Was für schwachsinnige Entscheidungen werden von der Politik getroffen?: Subventionen in Milliardenhöhe für den Bau der Umwelt zerstörenden, gefährlichen und teuren Batterien für die nicht alltagstaugliche E-Mobilität. Es ist doch allgemein bekannt, dass die Gesamtbilanz der batteriebetriebene E- Autos schlechter abschneidet als die der Verbrenner.

Warum also eine derartig euphorische Entscheidung?

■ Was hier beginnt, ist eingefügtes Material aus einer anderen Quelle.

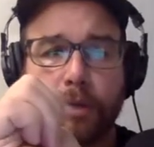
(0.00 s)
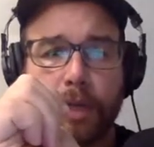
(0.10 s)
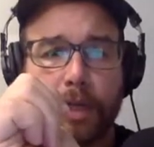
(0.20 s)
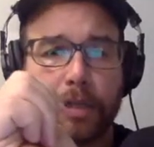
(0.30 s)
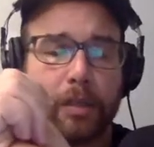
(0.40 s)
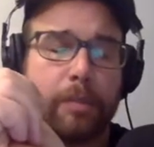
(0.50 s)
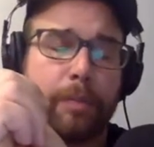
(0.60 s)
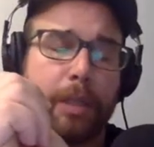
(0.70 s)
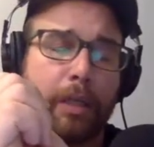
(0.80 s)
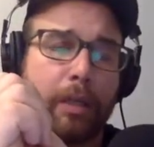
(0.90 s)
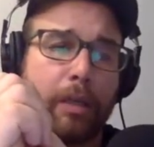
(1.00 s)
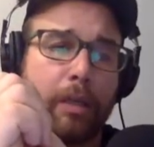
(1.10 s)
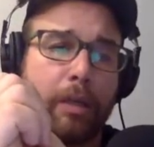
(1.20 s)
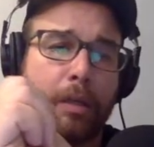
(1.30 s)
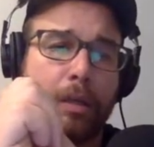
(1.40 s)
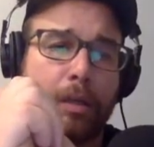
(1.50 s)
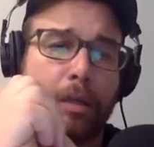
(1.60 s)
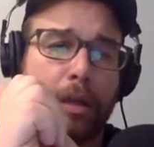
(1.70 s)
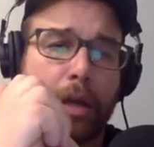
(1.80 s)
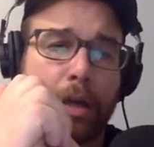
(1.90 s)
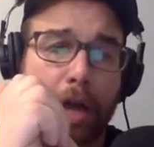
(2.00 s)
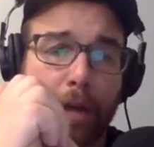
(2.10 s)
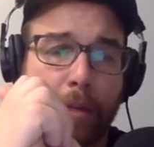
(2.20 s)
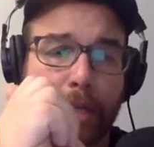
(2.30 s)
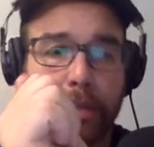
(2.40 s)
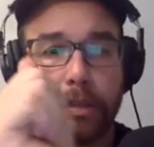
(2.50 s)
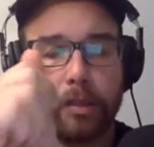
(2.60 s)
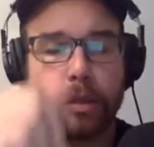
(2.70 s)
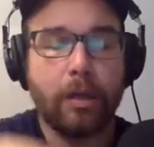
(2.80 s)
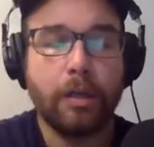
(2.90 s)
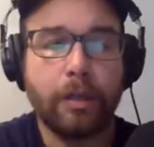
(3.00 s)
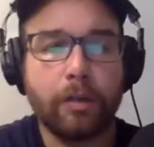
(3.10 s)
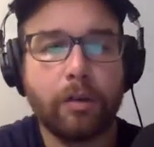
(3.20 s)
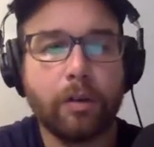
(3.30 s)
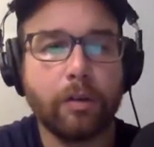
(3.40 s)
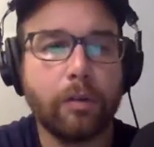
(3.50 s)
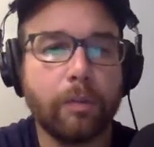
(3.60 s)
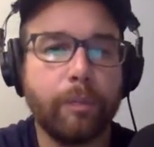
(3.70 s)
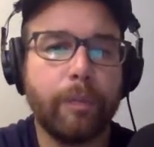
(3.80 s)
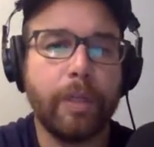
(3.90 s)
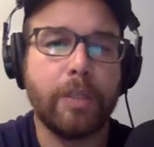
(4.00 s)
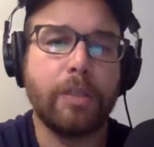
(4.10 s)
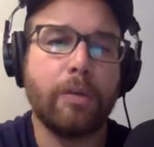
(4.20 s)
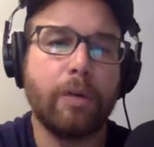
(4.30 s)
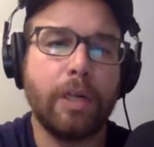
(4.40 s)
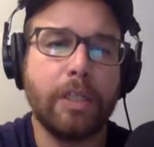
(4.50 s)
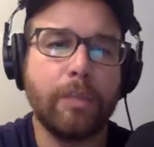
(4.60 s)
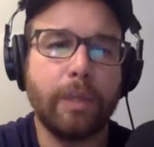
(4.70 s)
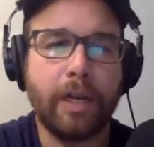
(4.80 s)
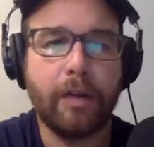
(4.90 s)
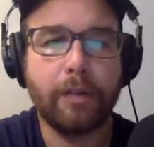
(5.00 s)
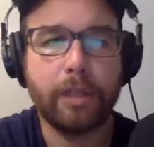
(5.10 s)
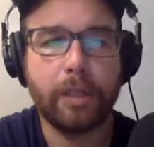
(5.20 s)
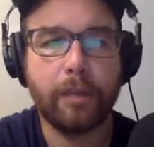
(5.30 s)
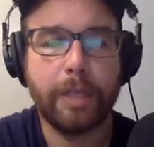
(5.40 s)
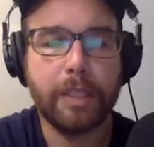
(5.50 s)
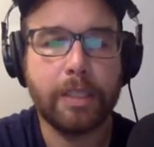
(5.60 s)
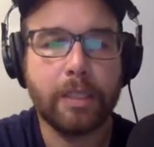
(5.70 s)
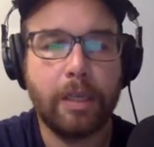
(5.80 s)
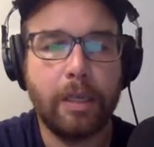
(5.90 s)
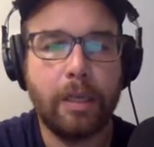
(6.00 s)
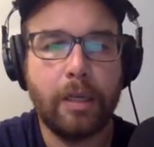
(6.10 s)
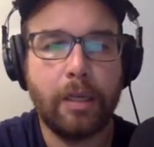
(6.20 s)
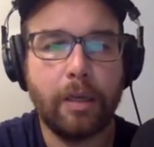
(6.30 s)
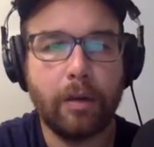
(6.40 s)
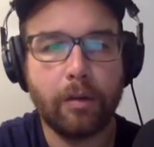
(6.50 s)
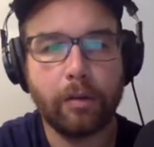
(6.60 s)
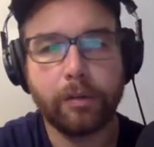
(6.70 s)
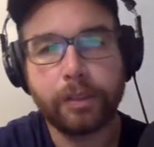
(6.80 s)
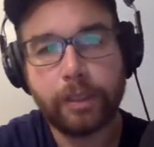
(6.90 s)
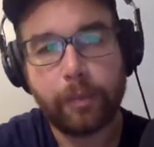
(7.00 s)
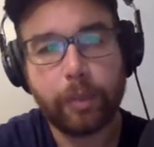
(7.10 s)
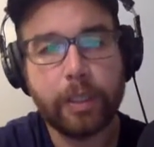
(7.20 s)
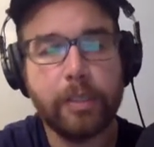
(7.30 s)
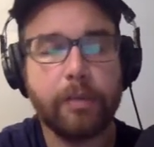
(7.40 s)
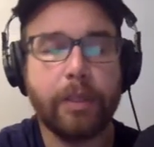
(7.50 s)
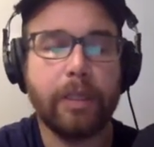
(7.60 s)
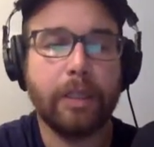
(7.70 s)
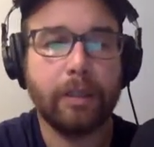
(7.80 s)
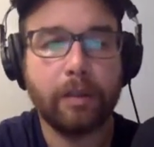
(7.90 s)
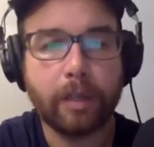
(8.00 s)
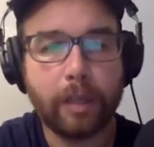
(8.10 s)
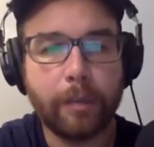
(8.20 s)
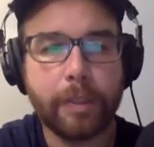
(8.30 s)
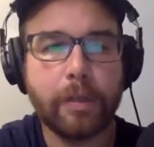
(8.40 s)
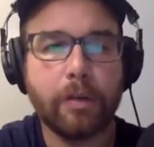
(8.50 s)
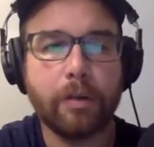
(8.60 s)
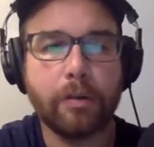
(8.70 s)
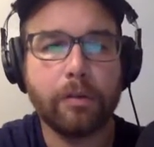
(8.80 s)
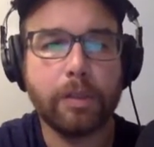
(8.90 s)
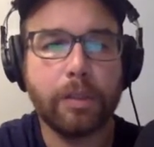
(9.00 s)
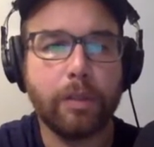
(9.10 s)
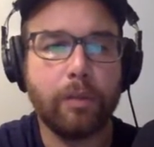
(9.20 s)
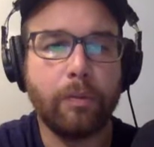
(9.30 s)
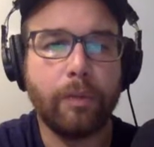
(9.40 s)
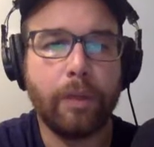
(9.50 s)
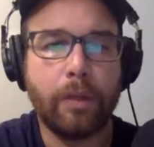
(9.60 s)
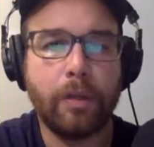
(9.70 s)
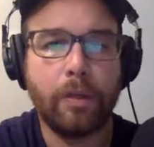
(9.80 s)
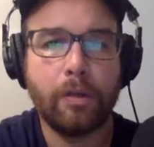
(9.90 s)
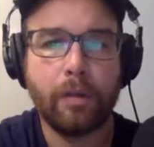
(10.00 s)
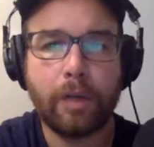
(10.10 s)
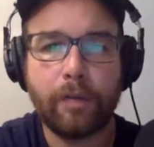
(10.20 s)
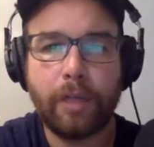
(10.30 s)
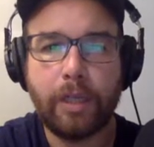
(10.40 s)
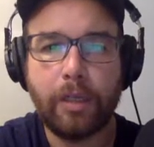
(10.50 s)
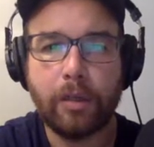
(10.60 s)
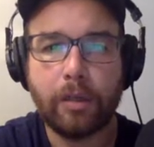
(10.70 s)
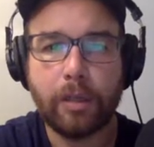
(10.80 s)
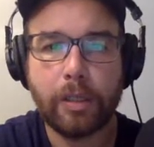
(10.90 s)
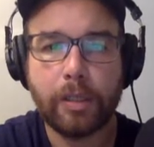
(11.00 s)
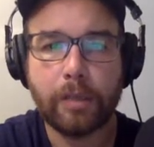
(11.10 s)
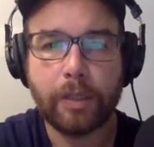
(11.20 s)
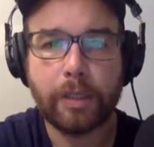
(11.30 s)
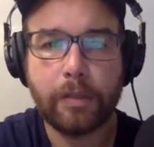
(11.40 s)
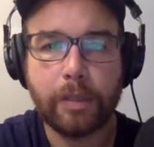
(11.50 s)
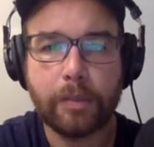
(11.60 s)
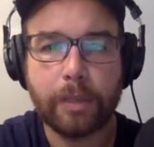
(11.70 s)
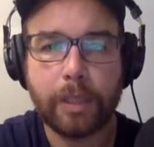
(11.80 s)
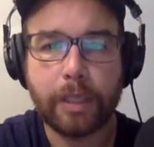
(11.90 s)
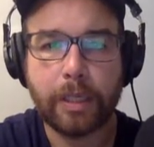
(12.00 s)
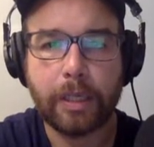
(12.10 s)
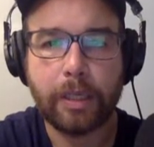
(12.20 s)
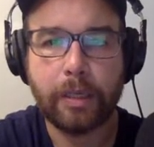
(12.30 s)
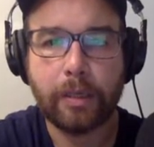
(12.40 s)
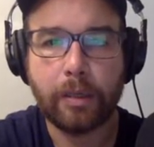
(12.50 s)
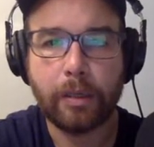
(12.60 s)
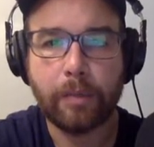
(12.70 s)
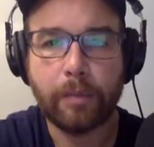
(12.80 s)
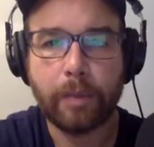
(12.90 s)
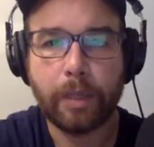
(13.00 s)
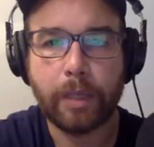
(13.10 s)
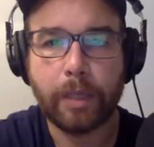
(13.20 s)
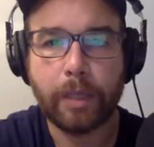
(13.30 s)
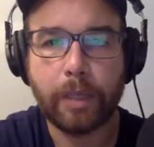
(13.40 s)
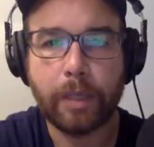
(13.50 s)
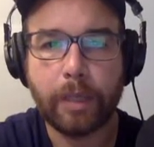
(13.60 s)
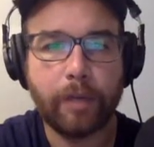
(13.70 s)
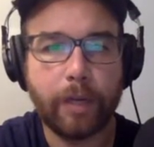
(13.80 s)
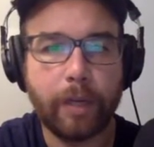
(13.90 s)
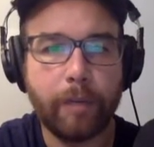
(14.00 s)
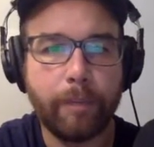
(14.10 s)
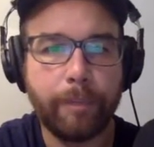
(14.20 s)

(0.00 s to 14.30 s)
of analysis be a comment on an article. But so I split out the comments and articles separately so I can link all the comments to articles. So what I have here is if I do this by um, last modified,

Die batteriebetriebene E-Mobilität ist wegen ihrer Gefährlichkeit und der Vielzahl ungelöster Probleme (Bordspannung 300 bis 800 Volt, Brand- und Explosionsgefahr, hohes Gewicht bis 650 Kilo) und wegen des Preises (350 Euro/KWh – errechnet aus Neupreis des Autos und Leistung der Batterie) nicht zukunftsfähig.

Für den Rohstoffbedarf dieser Batterien (Cadmium, Lithium) plündern wir die ärmsten Länder dieser Welt aus und zerstören damit die Lebensgrundlage dieser Menschen.

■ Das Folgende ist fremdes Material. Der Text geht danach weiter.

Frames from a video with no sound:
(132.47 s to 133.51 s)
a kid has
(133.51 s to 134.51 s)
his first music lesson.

Darüber hinaus ist nach Ausstieg aus der Atom- und Kohleverstromung die Stromversorgung der Ladesäulen für die geplanten zehn Millionen E-Autos ungeklärt.

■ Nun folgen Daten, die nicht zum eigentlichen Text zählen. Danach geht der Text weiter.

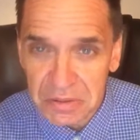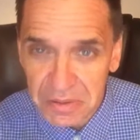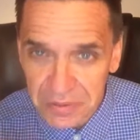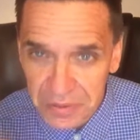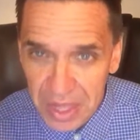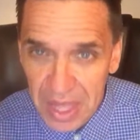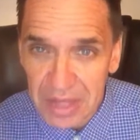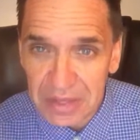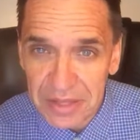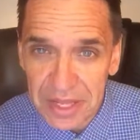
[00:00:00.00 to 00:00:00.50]

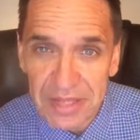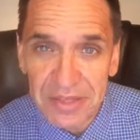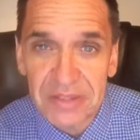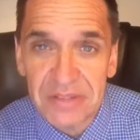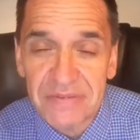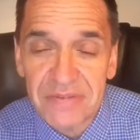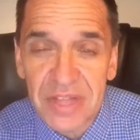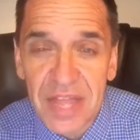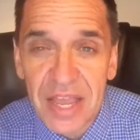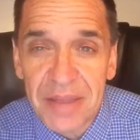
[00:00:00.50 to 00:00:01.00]
That length
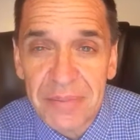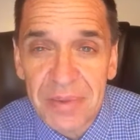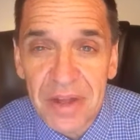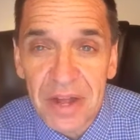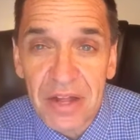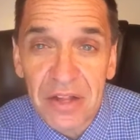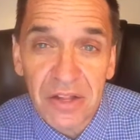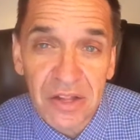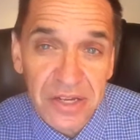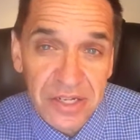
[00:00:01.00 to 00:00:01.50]
of time and
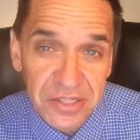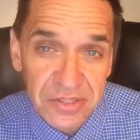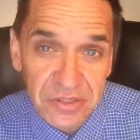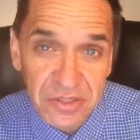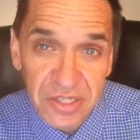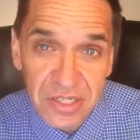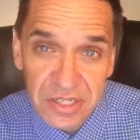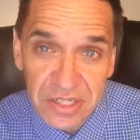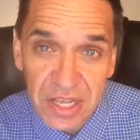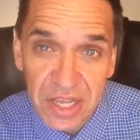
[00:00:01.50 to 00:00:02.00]
how long it's
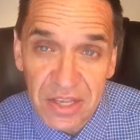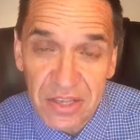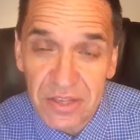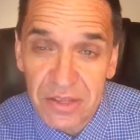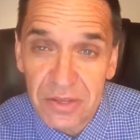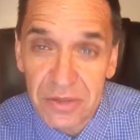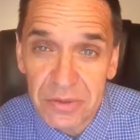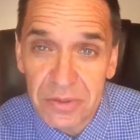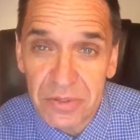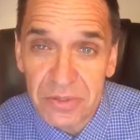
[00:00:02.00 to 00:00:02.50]
going to take
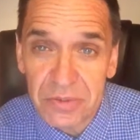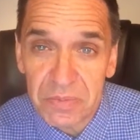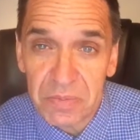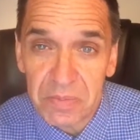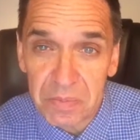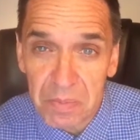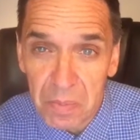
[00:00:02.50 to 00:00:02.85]
you is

Wie irrsinnig sind also derartige Entscheidungen, und warum macht die Automobilindustrie diesen Schwachsinn mit?

Hermann Bawey, Cottbus

Hinweis der Redaktion: Dass die Bilanz von E-Autos schlechter ist als von Verbrennern ist das Ergebnis einer umstrittenen Studie vom Ifo-Institut, die mittlerweile von mehreren Seiten widerlegt widerlegt wurde. Laut einer Broschüre des Bundesumweltministeriums schneidet eine heute gekauftes, markttypisches Elektroauto im Vergleich mit Verbrennern unter Klimagesichtspunkten besser ab. Im Vergleich mit einem besonders sparsamen Dieselfahrzeug liegt der CO2-Vorteil eines Elektroautos demnach bei 16 Prozent, gegenüber einem modernen Benziner bei 27 Prozent.